▶ **Directions for this task**: For the records below, output each line exactly as it appears, from the first through the line with "[0:15.78-0:15.98]".

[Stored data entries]
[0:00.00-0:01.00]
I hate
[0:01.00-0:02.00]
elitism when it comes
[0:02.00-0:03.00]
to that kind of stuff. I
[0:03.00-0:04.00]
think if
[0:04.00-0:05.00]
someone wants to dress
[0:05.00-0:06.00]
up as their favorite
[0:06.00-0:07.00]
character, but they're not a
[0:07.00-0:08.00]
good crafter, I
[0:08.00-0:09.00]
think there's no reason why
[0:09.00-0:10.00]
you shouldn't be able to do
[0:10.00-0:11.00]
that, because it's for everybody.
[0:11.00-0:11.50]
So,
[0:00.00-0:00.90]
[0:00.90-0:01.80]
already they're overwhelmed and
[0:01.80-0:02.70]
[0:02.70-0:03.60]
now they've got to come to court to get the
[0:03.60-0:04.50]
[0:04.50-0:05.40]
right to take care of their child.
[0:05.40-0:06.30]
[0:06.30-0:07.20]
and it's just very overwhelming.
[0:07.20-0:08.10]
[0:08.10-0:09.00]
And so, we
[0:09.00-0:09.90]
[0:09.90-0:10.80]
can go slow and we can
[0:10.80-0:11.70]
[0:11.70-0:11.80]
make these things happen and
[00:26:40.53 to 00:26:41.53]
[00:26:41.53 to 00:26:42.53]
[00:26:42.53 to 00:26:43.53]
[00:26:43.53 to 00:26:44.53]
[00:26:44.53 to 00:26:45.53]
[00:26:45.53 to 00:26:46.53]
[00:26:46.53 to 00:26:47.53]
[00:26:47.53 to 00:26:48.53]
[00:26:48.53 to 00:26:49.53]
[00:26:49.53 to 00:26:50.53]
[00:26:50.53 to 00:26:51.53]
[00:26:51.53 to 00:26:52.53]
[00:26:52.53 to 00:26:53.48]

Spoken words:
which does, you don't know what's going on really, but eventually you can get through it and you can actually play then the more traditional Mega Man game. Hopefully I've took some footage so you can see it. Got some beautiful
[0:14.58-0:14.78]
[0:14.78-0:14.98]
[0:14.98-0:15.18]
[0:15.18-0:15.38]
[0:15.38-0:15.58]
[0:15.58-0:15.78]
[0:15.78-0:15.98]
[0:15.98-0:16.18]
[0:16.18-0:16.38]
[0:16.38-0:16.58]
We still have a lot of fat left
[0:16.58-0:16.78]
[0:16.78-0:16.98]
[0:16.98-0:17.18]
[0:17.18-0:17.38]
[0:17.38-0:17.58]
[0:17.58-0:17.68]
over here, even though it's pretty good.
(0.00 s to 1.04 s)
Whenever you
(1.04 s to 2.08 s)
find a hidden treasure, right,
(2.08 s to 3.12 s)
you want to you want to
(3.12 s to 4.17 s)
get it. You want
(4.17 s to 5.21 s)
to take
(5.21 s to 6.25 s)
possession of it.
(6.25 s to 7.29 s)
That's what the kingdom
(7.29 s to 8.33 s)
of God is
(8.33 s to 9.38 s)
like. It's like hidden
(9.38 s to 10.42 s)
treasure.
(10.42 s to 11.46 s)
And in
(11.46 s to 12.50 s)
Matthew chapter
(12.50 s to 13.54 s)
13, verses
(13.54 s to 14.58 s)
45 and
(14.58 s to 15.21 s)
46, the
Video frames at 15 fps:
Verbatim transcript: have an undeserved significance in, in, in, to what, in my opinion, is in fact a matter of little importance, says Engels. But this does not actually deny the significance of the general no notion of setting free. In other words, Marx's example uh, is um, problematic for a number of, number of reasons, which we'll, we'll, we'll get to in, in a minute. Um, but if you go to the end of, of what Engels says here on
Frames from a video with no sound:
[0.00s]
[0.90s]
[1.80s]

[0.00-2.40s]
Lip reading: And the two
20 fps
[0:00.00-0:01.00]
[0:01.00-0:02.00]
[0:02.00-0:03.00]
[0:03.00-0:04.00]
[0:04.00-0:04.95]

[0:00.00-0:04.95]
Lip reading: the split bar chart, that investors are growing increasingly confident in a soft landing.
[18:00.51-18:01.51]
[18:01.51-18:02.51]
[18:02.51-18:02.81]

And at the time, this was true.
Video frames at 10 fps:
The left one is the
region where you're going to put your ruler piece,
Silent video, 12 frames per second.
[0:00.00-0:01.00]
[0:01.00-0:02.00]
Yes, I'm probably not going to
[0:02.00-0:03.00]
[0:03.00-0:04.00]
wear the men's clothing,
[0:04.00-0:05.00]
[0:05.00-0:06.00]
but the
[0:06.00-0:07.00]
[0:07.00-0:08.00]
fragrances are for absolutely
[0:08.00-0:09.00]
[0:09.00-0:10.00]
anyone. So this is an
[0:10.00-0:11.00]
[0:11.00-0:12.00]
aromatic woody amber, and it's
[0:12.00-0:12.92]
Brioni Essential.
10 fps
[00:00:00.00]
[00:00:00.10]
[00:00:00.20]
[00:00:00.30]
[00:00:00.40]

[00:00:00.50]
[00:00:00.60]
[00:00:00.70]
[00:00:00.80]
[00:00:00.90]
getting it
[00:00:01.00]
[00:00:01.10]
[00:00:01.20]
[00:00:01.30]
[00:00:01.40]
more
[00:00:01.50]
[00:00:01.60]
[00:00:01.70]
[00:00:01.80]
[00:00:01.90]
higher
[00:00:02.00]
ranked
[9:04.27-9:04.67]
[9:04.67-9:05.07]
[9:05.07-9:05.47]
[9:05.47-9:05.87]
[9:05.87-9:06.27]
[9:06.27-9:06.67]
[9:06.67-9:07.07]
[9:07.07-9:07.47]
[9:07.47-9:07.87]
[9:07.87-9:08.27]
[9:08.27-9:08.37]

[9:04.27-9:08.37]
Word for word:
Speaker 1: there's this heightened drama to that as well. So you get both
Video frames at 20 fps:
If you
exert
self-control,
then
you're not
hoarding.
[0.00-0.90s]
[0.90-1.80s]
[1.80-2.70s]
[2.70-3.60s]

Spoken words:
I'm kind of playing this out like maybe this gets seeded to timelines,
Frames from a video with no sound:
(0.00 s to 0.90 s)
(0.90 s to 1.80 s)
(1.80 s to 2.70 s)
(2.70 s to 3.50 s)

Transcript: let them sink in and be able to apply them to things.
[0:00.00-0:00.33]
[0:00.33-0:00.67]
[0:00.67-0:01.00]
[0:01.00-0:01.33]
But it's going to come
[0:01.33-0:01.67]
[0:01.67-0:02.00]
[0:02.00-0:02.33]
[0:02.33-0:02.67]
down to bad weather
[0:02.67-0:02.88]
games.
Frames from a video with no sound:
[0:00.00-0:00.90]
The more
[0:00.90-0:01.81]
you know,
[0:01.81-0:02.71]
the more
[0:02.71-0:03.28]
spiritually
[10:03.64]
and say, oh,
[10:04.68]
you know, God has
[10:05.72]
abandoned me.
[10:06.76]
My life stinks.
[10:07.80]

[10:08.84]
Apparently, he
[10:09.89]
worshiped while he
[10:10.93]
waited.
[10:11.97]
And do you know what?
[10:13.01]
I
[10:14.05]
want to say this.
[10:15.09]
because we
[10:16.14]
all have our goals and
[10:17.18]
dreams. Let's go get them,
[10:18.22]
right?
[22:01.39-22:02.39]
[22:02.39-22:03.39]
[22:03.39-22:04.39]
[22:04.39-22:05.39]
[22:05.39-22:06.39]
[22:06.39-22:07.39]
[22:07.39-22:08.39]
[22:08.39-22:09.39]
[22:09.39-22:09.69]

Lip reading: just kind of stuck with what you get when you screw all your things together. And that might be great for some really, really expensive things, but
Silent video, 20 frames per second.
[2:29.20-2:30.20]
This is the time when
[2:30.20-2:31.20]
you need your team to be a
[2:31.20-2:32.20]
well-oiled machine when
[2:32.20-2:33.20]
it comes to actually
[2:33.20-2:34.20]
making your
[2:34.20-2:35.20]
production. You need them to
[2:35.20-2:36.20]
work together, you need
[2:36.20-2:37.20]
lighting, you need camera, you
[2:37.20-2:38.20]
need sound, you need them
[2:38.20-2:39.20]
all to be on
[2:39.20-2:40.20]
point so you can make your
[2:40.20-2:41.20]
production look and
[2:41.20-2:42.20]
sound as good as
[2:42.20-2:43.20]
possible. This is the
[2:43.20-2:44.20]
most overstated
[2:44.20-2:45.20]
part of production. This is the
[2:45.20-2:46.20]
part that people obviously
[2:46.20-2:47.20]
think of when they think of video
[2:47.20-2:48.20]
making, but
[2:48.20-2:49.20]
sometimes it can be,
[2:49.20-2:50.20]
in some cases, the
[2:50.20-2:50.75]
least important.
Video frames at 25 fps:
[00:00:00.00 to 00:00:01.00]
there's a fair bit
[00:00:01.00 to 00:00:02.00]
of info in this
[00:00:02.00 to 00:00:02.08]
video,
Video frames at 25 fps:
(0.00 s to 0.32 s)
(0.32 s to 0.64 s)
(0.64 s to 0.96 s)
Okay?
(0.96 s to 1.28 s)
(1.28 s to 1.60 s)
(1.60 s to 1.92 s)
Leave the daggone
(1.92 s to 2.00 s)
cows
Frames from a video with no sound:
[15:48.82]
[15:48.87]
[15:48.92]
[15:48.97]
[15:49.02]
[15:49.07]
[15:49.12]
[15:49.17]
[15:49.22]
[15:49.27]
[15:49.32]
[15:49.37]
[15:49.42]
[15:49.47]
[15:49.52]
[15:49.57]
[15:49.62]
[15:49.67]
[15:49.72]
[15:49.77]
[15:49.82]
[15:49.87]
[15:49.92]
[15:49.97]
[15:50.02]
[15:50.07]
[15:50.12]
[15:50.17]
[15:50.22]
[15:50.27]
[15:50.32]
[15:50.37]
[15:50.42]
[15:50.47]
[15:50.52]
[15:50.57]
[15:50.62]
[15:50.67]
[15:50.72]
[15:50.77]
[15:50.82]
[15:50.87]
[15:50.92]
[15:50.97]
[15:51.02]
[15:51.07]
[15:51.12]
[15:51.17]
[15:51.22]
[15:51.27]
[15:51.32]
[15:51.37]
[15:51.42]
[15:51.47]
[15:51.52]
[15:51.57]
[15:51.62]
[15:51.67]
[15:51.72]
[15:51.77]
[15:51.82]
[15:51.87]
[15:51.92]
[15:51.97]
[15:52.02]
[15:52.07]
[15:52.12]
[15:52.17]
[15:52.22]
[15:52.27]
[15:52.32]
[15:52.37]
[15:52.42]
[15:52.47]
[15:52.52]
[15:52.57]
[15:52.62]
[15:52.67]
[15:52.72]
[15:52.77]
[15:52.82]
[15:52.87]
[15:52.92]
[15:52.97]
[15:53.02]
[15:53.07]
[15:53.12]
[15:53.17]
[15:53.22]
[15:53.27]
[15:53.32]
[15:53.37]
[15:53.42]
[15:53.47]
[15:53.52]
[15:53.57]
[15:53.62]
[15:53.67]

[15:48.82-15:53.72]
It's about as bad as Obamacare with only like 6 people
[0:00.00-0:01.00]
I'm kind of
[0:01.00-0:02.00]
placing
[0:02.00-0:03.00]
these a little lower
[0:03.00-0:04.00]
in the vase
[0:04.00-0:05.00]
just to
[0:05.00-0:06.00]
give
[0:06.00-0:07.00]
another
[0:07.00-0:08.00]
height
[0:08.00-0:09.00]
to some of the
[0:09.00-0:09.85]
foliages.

▶ **Task result**:
[0:00.00-0:01.00]
I hate
[0:01.00-0:02.00]
elitism when it comes
[0:02.00-0:03.00]
to that kind of stuff. I
[0:03.00-0:04.00]
think if
[0:04.00-0:05.00]
someone wants to dress
[0:05.00-0:06.00]
up as their favorite
[0:06.00-0:07.00]
character, but they're not a
[0:07.00-0:08.00]
good crafter, I
[0:08.00-0:09.00]
think there's no reason why
[0:09.00-0:10.00]
you shouldn't be able to do
[0:10.00-0:11.00]
that, because it's for everybody.
[0:11.00-0:11.50]
So,
[0:00.00-0:00.90]
[0:00.90-0:01.80]
already they're overwhelmed and
[0:01.80-0:02.70]
[0:02.70-0:03.60]
now they've got to come to court to get the
[0:03.60-0:04.50]
[0:04.50-0:05.40]
right to take care of their child.
[0:05.40-0:06.30]
[0:06.30-0:07.20]
and it's just very overwhelming.
[0:07.20-0:08.10]
[0:08.10-0:09.00]
And so, we
[0:09.00-0:09.90]
[0:09.90-0:10.80]
can go slow and we can
[0:10.80-0:11.70]
[0:11.70-0:11.80]
make these things happen and
[00:26:40.53 to 00:26:41.53]
[00:26:41.53 to 00:26:42.53]
[00:26:42.53 to 00:26:43.53]
[00:26:43.53 to 00:26:44.53]
[00:26:44.53 to 00:26:45.53]
[00:26:45.53 to 00:26:46.53]
[00:26:46.53 to 00:26:47.53]
[00:26:47.53 to 00:26:48.53]
[00:26:48.53 to 00:26:49.53]
[00:26:49.53 to 00:26:50.53]
[00:26:50.53 to 00:26:51.53]
[00:26:51.53 to 00:26:52.53]
[00:26:52.53 to 00:26:53.48]

Spoken words:
which does, you don't know what's going on really, but eventually you can get through it and you can actually play then the more traditional Mega Man game. Hopefully I've took some footage so you can see it. Got some beautiful
[0:14.58-0:14.78]
[0:14.78-0:14.98]
[0:14.98-0:15.18]
[0:15.18-0:15.38]
[0:15.38-0:15.58]
[0:15.58-0:15.78]
[0:15.78-0:15.98]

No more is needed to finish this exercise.